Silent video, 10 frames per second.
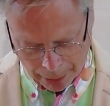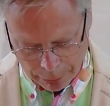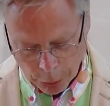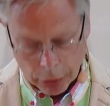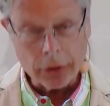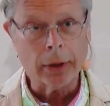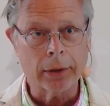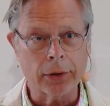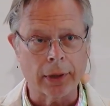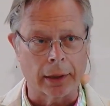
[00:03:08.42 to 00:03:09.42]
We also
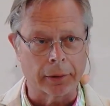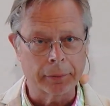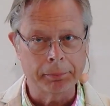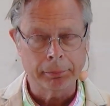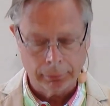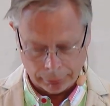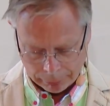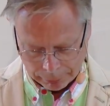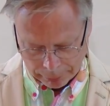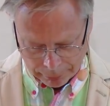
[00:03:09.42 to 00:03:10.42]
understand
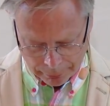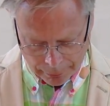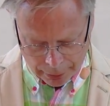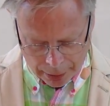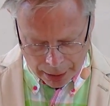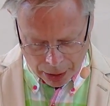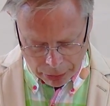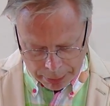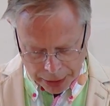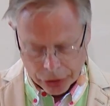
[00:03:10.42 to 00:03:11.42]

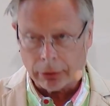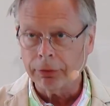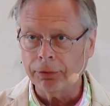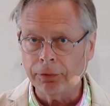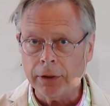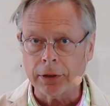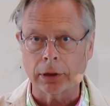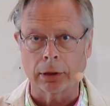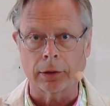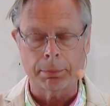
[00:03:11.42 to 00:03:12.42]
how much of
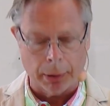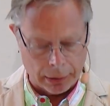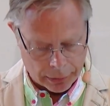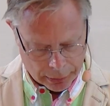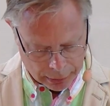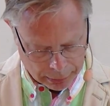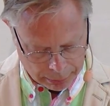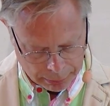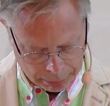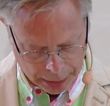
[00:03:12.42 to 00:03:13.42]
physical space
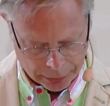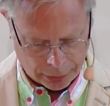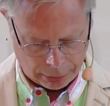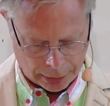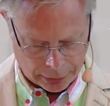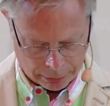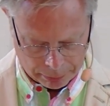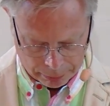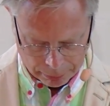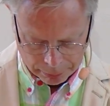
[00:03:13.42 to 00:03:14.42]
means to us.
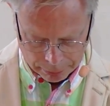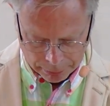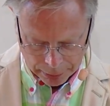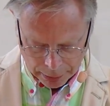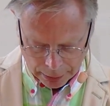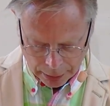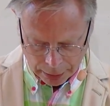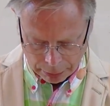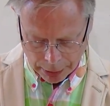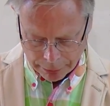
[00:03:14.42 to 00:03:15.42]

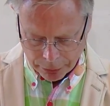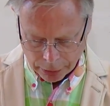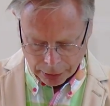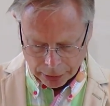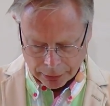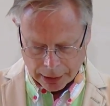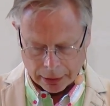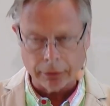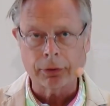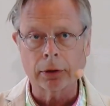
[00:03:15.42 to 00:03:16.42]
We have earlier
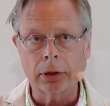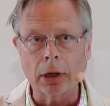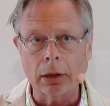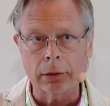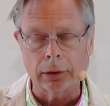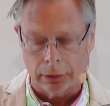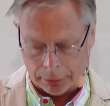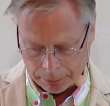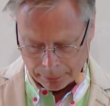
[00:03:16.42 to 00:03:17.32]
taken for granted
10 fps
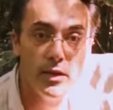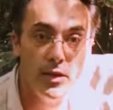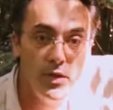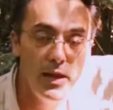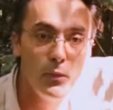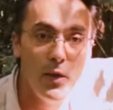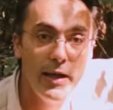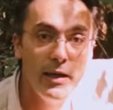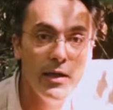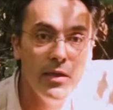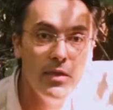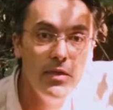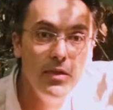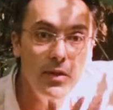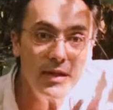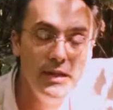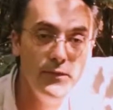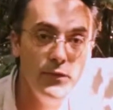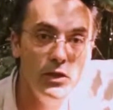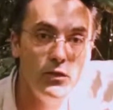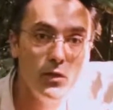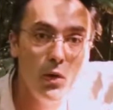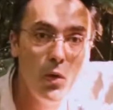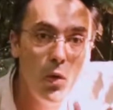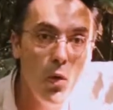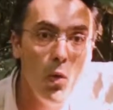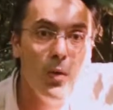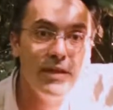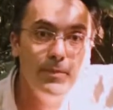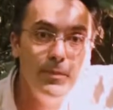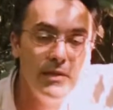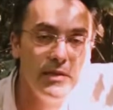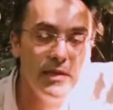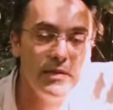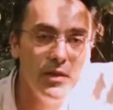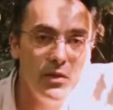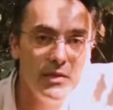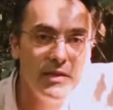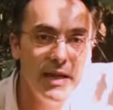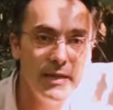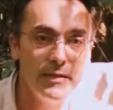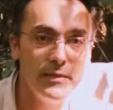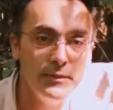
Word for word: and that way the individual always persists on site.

- **WHAT THIS TASK INVOLVES**: Retype only the lines above from the one with "[00:03:12.42 to 00:03:13.42]" through the last, both ends included, keeping every picture out of the copy.

- **WRITTEN SOLUTION**:
[00:03:12.42 to 00:03:13.42]
physical space
[00:03:13.42 to 00:03:14.42]
means to us.
[00:03:14.42 to 00:03:15.42]

[00:03:15.42 to 00:03:16.42]
We have earlier
[00:03:16.42 to 00:03:17.32]
taken for granted
10 fps
Word for word: and that way the individual always persists on site.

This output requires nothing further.